The first is perplexity. This measures how predictable each word is given the words before it. Human writing tends to make less predictable choices. AI models tend to pick the statistically likely next word, so AI text often scores lower on perplexity. Lower perplexity, higher suspicion.
The second is burstiness. Human writing naturally varies in sentence length and rhythm. Some sentences are short. Some run long. AI text used to be more uniform, evenly paced, similar sentence lengths throughout. Detectors were built to notice that evenness and treat it as a signal.
The problem is both signals break down constantly. A student with a plain, direct writing style scores low on perplexity for no reason related to AI. A non-native English speaker who was taught formal, structured sentence patterns in school often writes with less burstiness naturally. Neither is using AI. Both get flagged.
Turnitin says it's accurate. The independent numbers tell a messier story
Turnitin claims 98% accuracy with under 1% false positives. That number comes from Turnitin's own internal testing on curated samples, not independent verification. Stanford's Human-Centered AI institute ran its own test and found detectors flagged 61% of essays written by non-native English speakers as AI generated, compared to a much lower rate for native speakers. That's not a small gap. That's a tool that fails one group of students at a dramatically higher rate than another.

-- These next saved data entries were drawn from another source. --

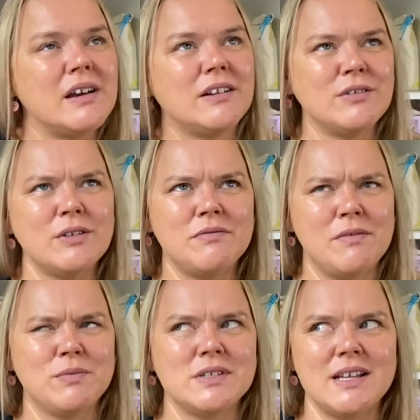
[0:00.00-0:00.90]
I don't know if
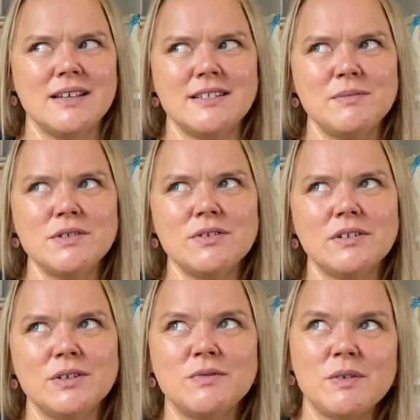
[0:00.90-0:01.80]
it was last episode,
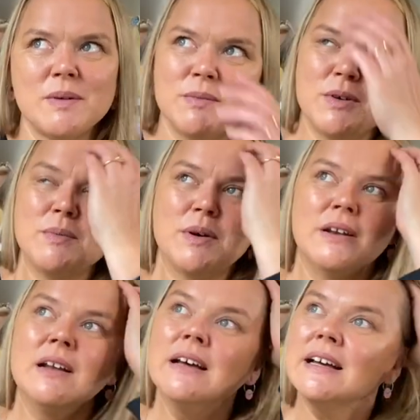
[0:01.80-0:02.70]
I don't remember, but
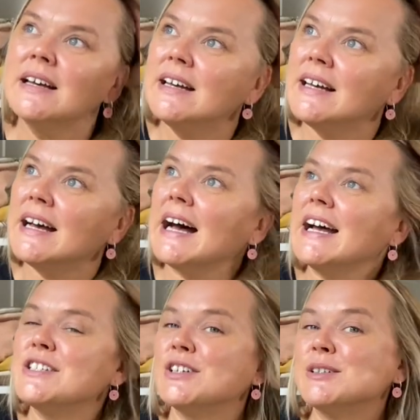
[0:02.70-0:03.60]
I
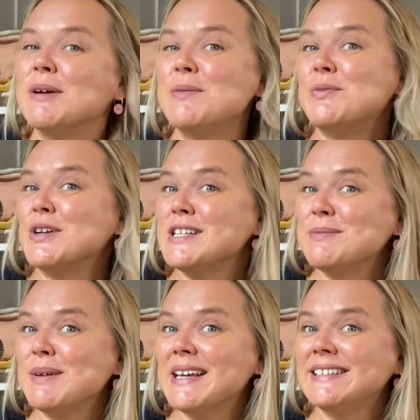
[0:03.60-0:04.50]
talked about project
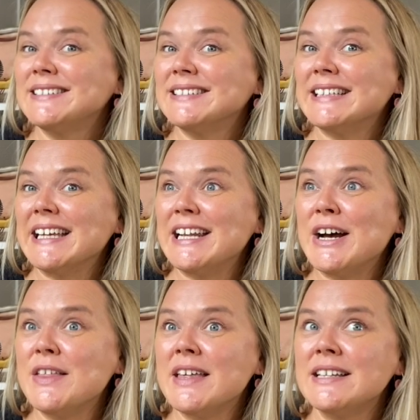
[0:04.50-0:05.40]
bags and
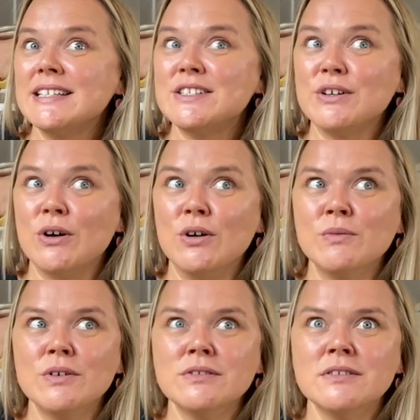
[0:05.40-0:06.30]
how that is
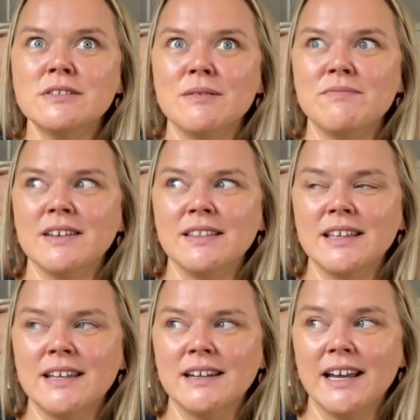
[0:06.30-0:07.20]
almost something
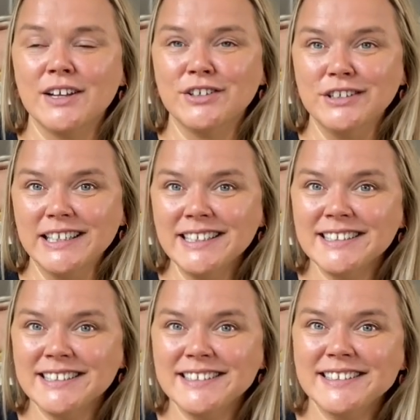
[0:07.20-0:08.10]
that I collect,
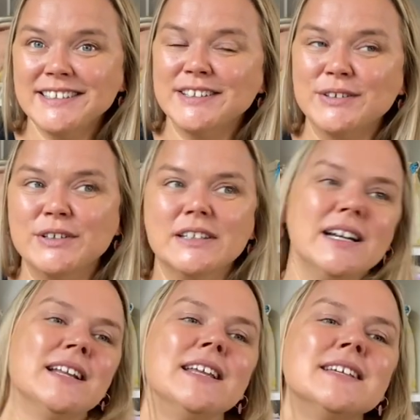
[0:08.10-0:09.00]
or
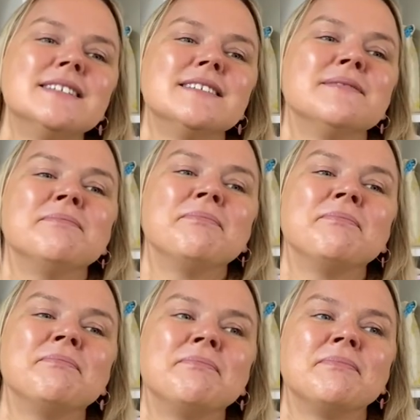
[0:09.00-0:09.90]
at least
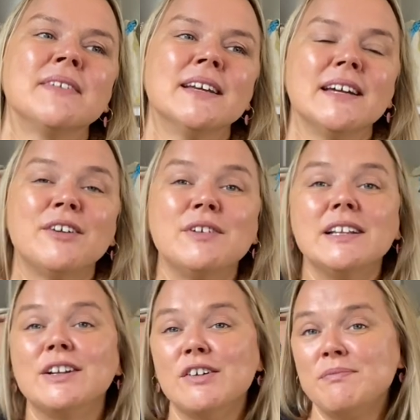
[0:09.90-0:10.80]
I
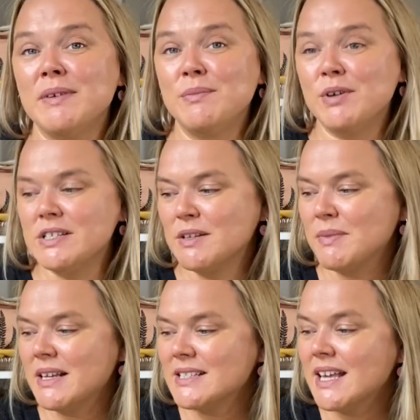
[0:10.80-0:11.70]
really love my project bags.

Vanderbilt disabled Turnitin's AI detector entirely in 2023. Other universities followed. Not because the tool never worked, but because the cost of a false positive is too high to justify the tool's error rate. An accusation of academic dishonesty can follow a student for the rest of their academic career. A coin flip's worth of uncertainty isn't good enough for that.

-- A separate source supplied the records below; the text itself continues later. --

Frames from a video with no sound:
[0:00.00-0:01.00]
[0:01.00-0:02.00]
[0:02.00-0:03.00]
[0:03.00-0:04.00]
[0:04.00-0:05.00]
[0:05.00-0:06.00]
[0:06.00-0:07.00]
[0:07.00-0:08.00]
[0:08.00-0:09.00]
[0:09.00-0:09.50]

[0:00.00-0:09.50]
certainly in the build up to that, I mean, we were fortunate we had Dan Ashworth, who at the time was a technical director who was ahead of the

Why Karpathy and people like him don't trust these tools
Andrej Karpathy has said plainly that AI detectors don't work reliably, and he's not alone among AI researchers in saying it. The reasoning is straightforward once you understand what these detectors are actually measuring.

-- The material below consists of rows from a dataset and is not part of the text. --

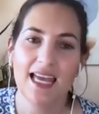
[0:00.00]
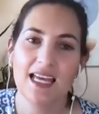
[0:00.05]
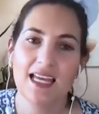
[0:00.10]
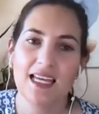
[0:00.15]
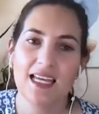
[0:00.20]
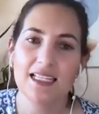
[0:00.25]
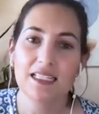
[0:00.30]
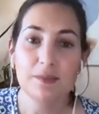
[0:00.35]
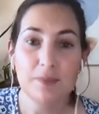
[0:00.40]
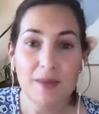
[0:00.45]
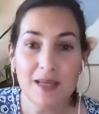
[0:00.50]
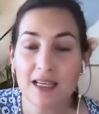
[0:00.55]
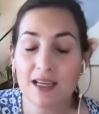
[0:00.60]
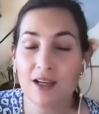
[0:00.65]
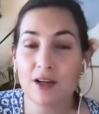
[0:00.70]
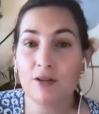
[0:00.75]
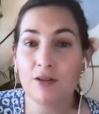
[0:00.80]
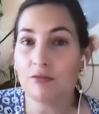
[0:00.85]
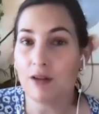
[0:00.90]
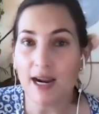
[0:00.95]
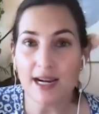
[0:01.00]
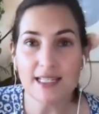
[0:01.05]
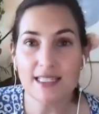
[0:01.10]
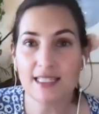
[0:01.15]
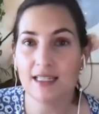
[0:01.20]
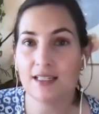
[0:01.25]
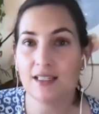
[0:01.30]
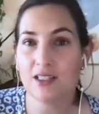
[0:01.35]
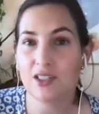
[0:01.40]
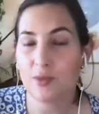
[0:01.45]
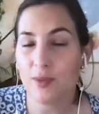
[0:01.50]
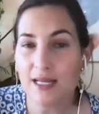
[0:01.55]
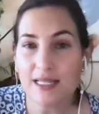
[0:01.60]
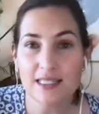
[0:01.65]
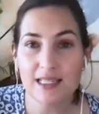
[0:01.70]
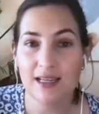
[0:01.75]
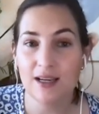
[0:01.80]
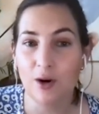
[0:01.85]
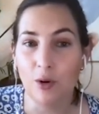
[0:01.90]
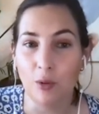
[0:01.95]
Speaking, writing,
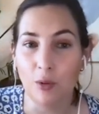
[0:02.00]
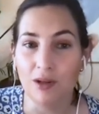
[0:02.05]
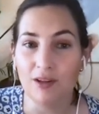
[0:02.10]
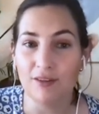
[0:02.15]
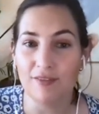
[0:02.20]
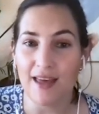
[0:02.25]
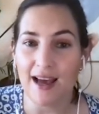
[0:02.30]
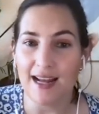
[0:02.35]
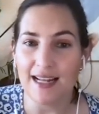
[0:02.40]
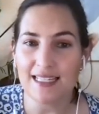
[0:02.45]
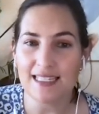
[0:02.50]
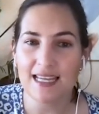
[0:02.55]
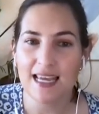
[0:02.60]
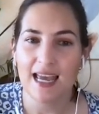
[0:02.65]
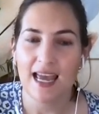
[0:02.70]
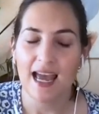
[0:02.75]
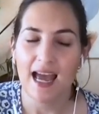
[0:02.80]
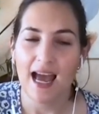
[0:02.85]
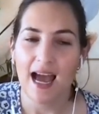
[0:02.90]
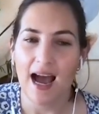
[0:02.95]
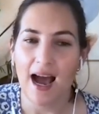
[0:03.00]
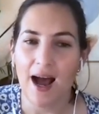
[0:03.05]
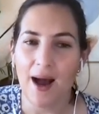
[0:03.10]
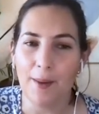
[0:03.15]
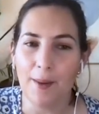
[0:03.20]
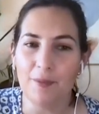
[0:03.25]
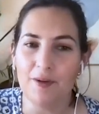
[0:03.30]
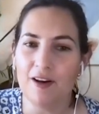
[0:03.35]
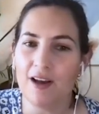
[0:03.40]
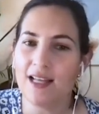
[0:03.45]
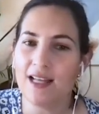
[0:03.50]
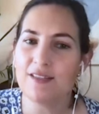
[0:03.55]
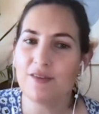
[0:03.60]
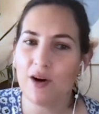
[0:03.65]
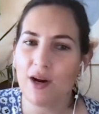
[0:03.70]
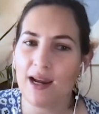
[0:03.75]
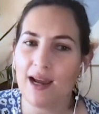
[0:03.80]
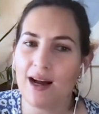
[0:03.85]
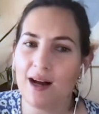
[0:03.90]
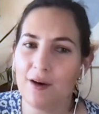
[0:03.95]
tweeting, all of that, it's
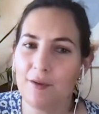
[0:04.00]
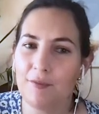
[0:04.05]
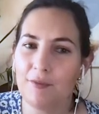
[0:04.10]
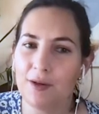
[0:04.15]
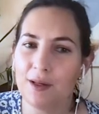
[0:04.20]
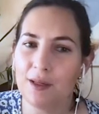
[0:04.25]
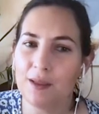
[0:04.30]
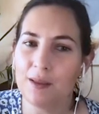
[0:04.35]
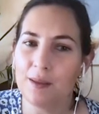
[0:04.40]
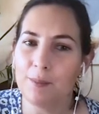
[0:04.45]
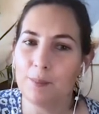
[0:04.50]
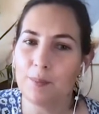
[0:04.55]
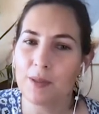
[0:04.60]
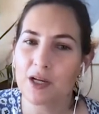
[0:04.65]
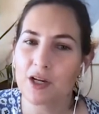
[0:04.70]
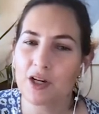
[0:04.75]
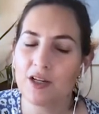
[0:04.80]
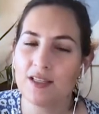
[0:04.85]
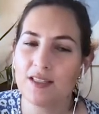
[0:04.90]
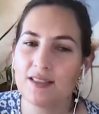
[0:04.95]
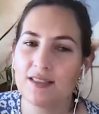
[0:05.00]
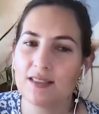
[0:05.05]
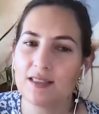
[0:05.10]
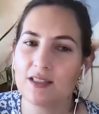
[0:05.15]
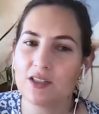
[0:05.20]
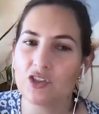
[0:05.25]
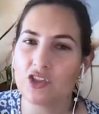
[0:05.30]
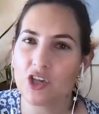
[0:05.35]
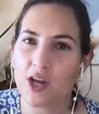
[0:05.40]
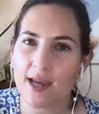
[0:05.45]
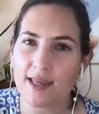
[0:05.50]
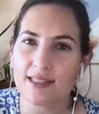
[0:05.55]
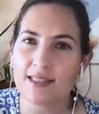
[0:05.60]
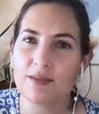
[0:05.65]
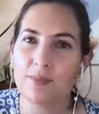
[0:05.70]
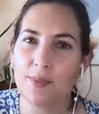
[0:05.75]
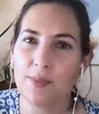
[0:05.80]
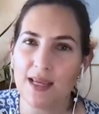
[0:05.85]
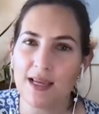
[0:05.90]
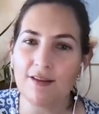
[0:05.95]
very helpful because
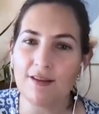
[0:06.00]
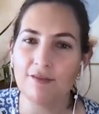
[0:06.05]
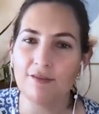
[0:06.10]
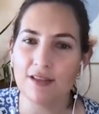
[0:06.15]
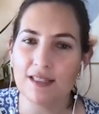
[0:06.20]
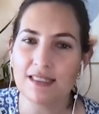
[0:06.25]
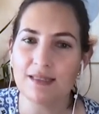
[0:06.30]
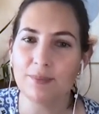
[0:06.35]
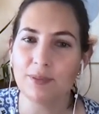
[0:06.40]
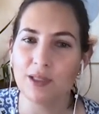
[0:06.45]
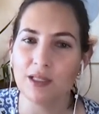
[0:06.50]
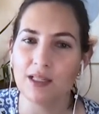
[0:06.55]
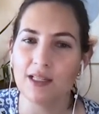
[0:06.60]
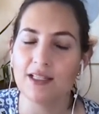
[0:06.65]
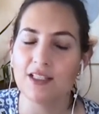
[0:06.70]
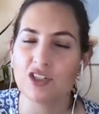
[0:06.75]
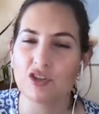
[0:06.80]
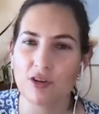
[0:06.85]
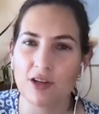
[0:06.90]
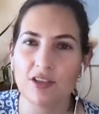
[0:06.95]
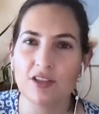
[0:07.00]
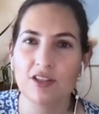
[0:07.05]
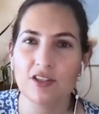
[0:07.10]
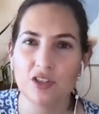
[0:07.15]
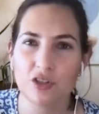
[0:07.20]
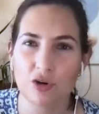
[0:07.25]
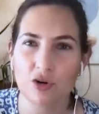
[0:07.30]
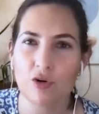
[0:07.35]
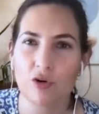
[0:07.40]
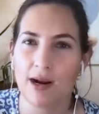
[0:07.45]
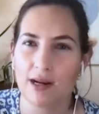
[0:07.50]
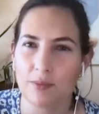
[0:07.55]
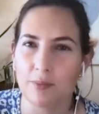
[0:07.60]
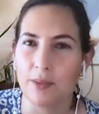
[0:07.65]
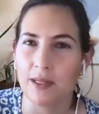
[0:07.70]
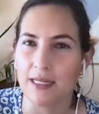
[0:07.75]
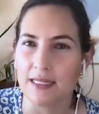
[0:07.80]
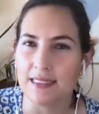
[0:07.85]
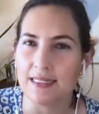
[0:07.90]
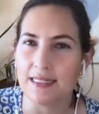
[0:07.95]
just being visible, it strengthens your
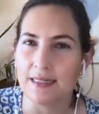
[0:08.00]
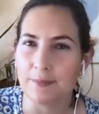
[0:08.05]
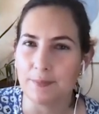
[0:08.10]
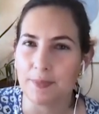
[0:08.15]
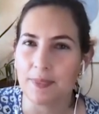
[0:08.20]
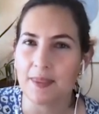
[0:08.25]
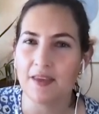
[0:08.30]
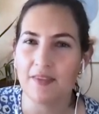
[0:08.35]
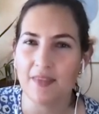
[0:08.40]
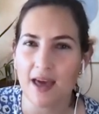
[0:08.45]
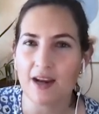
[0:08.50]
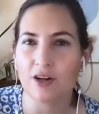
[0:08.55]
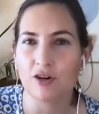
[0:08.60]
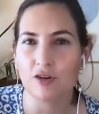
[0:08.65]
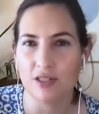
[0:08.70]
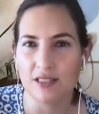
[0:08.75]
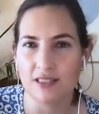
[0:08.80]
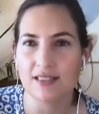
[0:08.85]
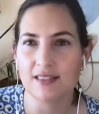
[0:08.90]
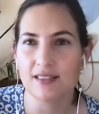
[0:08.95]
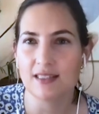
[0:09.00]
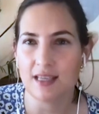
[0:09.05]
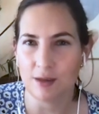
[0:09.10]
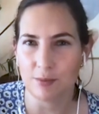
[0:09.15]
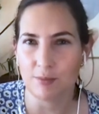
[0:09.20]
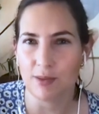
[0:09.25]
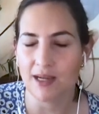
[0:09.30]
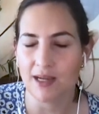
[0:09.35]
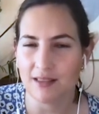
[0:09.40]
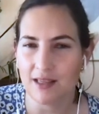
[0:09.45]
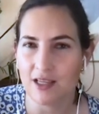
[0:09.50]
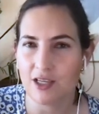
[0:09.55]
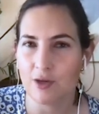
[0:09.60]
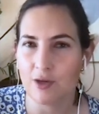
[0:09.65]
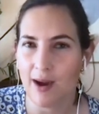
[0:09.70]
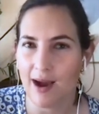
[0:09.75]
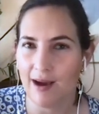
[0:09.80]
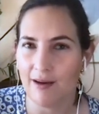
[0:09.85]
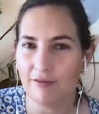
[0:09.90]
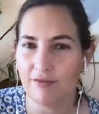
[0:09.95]
credibility, and that increases the impact that you
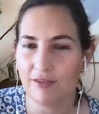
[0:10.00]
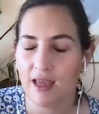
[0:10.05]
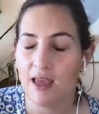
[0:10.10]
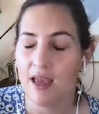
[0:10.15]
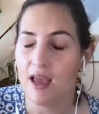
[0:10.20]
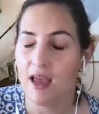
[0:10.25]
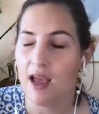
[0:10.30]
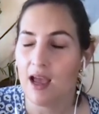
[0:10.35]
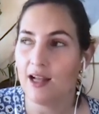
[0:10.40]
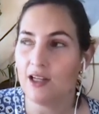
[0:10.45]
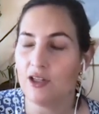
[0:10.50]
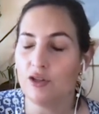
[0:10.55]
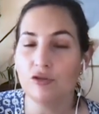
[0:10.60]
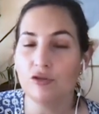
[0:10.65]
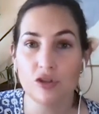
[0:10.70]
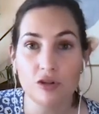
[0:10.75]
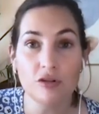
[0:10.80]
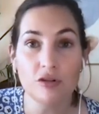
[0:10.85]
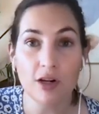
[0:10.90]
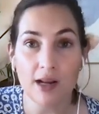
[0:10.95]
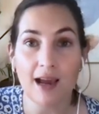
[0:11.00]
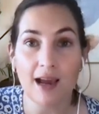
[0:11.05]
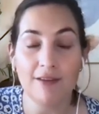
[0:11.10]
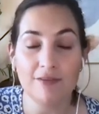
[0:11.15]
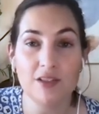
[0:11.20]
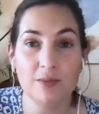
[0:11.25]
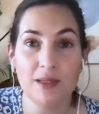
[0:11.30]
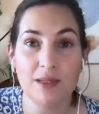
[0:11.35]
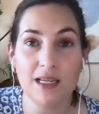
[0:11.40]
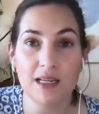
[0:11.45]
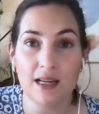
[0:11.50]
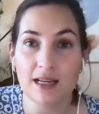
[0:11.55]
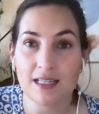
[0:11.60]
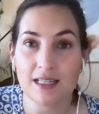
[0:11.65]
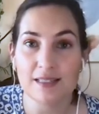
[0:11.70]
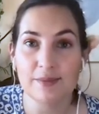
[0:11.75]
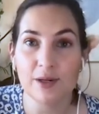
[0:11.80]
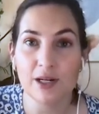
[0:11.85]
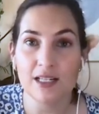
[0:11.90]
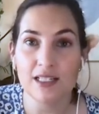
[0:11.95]
have. And you do not have to be an
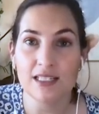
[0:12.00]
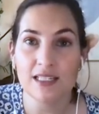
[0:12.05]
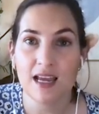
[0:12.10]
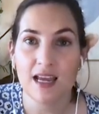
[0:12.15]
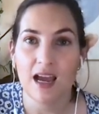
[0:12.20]
expert.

They're not detecting AI. They're detecting a statistical resemblance to AI output, based on stylistic features that also show up naturally in human writing. Simple sentence structure, formal tone, or a plain, unembellished style can all trip the same signal an AI model would produce. There is no ground truth check happening. There's a classifier trained on examples, guessing.
Karpathy has also pointed out that these classifiers get gamed constantly. Run AI text through a paraphraser or a "humanizer" tool, and the detector's accuracy drops fast. So the tool ends up catching people who wrote something plain and honest, while missing people who deliberately dressed up AI text to slip past it. That's close to the worst possible outcome for a detection system built to punish dishonesty.
What this actually means if you're a student
Don't assume a detector flag means you did something wrong, and don't assume a clean scan means you're safe if you did use AI dishonestly. The tool isn't reliable enough to be treated as a verdict either way.
If you get flagged and you wrote the work yourself, ask your professor how the score is being used and whether it's the only evidence being considered. Most instructors know the tools are imperfect. Keep your drafts, your revision history, anything that shows the writing process. That's stronger evidence than any detector score, in either direction.
The bigger point is that academic institutions adopted these tools fast, before the tools were actually reliable enough to justify the trust being placed in them. That gap hasn't closed yet. Until it does, a flagged score should be a conversation starter, not a conviction.